Open lostllama opened 5 years ago
I've seen this 27 times today alone in our production cluster.
@fabiocav
Does anyone care about this one? This is causing our webjobs application to cycle multiple times a day. I've created the following workaround which I'm about to test:
bool continueRunning = false;
do
{
try
{
continueRunning = false;
await host.RunAsync();
}
catch (Microsoft.WindowsAzure.Storage.StorageException se) when (se.Message.Contains("lease ID") || se.Message.Contains("Singleton lock renewal"))
{
continueRunning = true;
logger.LogError(se, $"Worker failed: {se.Message}");
}
}
while (continueRunning);
This workaround is hardly ideal.
OK, so my workaround doesn't work. It appears that I missed a fact that the lock manager employed by webjobs is actually starting its own thread, and the errors are happening there, crashing the application.
My new workaround was implementing my own IDistributedLockManager
(which the obsolete flag suggests I shouldn't do, but it's that or my application crashes).

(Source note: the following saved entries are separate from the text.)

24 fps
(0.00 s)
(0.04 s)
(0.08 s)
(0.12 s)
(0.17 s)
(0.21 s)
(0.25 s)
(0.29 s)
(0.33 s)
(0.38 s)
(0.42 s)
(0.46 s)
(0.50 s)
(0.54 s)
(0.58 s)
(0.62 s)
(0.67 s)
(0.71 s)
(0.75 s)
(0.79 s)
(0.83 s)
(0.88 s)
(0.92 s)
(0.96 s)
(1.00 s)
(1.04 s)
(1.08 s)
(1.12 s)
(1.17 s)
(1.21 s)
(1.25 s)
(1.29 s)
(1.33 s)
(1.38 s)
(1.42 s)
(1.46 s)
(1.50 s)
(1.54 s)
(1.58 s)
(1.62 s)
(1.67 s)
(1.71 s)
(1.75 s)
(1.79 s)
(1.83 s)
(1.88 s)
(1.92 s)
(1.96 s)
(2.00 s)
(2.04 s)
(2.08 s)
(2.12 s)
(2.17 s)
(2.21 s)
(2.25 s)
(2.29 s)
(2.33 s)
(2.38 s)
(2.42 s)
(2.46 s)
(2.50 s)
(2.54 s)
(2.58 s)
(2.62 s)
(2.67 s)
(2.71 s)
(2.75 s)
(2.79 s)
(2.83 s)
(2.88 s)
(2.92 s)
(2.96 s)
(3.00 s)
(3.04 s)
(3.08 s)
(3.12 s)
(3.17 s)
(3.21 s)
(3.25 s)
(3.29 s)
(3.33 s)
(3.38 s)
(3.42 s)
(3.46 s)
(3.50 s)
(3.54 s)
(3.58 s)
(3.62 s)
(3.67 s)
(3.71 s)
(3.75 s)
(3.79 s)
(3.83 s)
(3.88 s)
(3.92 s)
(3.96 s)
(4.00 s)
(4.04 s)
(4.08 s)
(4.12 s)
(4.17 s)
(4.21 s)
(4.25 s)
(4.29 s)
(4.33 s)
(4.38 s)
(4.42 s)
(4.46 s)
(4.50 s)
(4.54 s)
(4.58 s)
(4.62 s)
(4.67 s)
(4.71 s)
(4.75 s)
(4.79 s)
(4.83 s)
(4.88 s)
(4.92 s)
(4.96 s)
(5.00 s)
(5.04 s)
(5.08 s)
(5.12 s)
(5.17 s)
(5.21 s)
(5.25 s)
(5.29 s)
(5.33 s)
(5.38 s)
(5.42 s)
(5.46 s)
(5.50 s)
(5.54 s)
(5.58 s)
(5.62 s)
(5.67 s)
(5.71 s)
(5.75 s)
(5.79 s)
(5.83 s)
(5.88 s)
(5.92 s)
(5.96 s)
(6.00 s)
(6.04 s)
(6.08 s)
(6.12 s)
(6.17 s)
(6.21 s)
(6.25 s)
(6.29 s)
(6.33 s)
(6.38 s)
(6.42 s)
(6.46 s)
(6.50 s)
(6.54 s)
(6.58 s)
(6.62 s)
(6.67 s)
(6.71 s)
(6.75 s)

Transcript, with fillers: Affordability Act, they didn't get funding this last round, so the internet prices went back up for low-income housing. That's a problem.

This appears to have solved the problem.
@lostllama Could you please explain how did you implement the workaround i am facing the same issue! Thanks!

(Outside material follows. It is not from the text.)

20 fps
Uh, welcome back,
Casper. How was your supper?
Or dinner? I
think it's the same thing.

@fabiocav Can you have a look at this issue please! Thanks!
@lostllama Could you please explain how did you implement the workaround i am facing the same issue!
@Alicedev25 I'm not sure what the "account" property in the interface is supposed to do, but I took "lockId" only as the the unique key. So use at your own risk, and I take no responsibility if it doesn't work how you expect :) Note that IDistributedLockManager
has an Obsolete
attribute stating: "Not ready for public consumption."

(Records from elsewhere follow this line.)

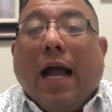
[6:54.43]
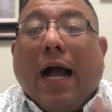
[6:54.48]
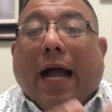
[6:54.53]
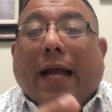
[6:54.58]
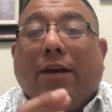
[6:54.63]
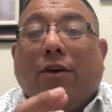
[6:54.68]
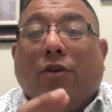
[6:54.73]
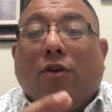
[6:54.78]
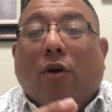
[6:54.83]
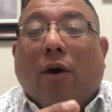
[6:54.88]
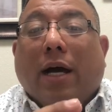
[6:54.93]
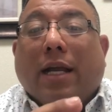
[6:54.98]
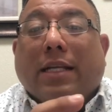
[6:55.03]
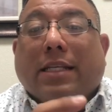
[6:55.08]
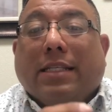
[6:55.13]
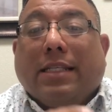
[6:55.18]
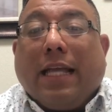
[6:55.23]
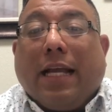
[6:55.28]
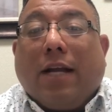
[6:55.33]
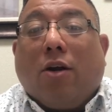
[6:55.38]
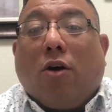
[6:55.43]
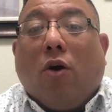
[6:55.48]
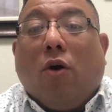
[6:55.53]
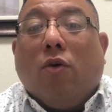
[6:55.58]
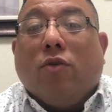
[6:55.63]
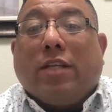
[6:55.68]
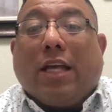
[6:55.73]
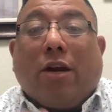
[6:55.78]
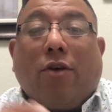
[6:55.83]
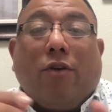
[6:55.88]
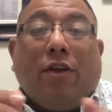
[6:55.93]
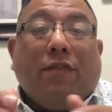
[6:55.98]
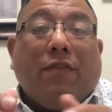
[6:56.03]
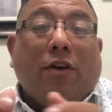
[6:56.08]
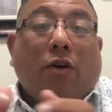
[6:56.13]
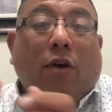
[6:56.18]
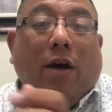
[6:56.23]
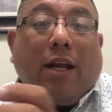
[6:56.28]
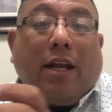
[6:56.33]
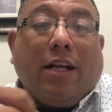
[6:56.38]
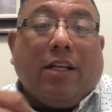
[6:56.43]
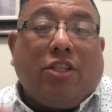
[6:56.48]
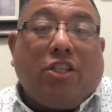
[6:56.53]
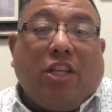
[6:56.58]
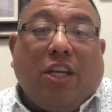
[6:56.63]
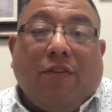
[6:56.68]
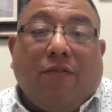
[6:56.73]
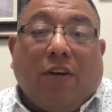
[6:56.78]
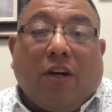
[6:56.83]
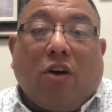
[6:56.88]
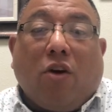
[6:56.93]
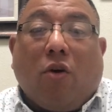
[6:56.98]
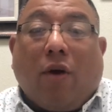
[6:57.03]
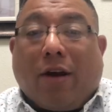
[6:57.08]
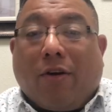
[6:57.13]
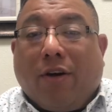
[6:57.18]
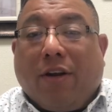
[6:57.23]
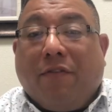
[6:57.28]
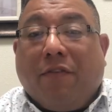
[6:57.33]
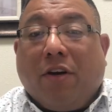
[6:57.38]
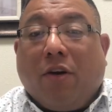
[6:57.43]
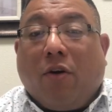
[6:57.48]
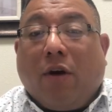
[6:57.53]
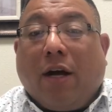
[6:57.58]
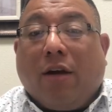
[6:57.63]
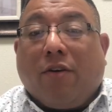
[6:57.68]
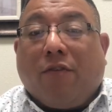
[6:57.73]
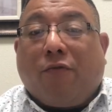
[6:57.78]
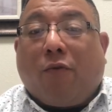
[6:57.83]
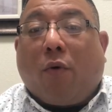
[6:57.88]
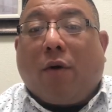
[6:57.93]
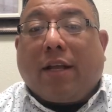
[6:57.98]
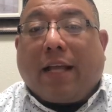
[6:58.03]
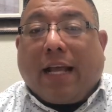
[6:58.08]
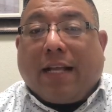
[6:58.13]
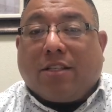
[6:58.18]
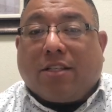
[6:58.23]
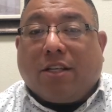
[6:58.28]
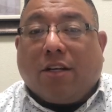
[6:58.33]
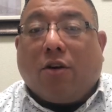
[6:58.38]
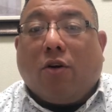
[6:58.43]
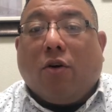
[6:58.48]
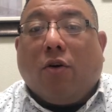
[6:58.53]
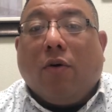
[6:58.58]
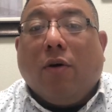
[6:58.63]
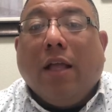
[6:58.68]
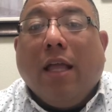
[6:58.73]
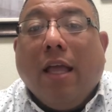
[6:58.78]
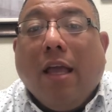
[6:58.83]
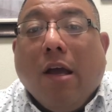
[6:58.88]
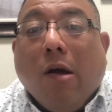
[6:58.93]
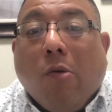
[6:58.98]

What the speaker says: I don't know how to set goals. I don't even know how to achieve a goal. I don't even know how to forecast a goal.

Now, I modified mine to use Mongo as a lease store, but you can change it to whatever you're using (e.g. SQL).
#pragma warning disable CS0618
public class MongoLockManager : IDistributedLockManager
{
private readonly IMongoCollection<Data.WorkerLock> _workerLockCollection;
private readonly ILogger _wrapperLogger;
private class LockHandle : IDistributedLock
{
public string LockId { get; set; }
public string LeaseId { get; set; }
public ObjectId MongoId { get; set; }
public TimeSpan LockPeriod { get; set; }
}
public MongoLockManager(IMongoDatabase db, ILoggerFactory loggerFactory)
{
_workerLockCollection = db.GetCollection<Data.WorkerLock>(Data.CollectionNames.WorkerLocks);
_wrapperLogger = loggerFactory.CreateLogger<MongoLockManager>();
}
public async Task<string> GetLockOwnerAsync(string account, string lockId, CancellationToken cancellationToken)
{
var lockObject = await _workerLockCollection
.Find(
Builders<Data.WorkerLock>.Filter.Eq(l => l.LockId, lockId)
& Builders<Data.WorkerLock>.Filter.Gte(l => l.LockExpires, DateTime.UtcNow)
& Builders<Data.WorkerLock>.Filter.Eq(l => l.Account, account)
)
.FirstOrDefaultAsync(cancellationToken);
return lockObject?.LockOwnerId;
}
public async Task ReleaseLockAsync(IDistributedLock lockHandle, CancellationToken cancellationToken)
{
if (!(lockHandle is LockHandle handle))
{
return;
}
await _workerLockCollection
.DeleteOneAsync(
Builders<Data.WorkerLock>.Filter.Eq(l => l.Id, handle.MongoId)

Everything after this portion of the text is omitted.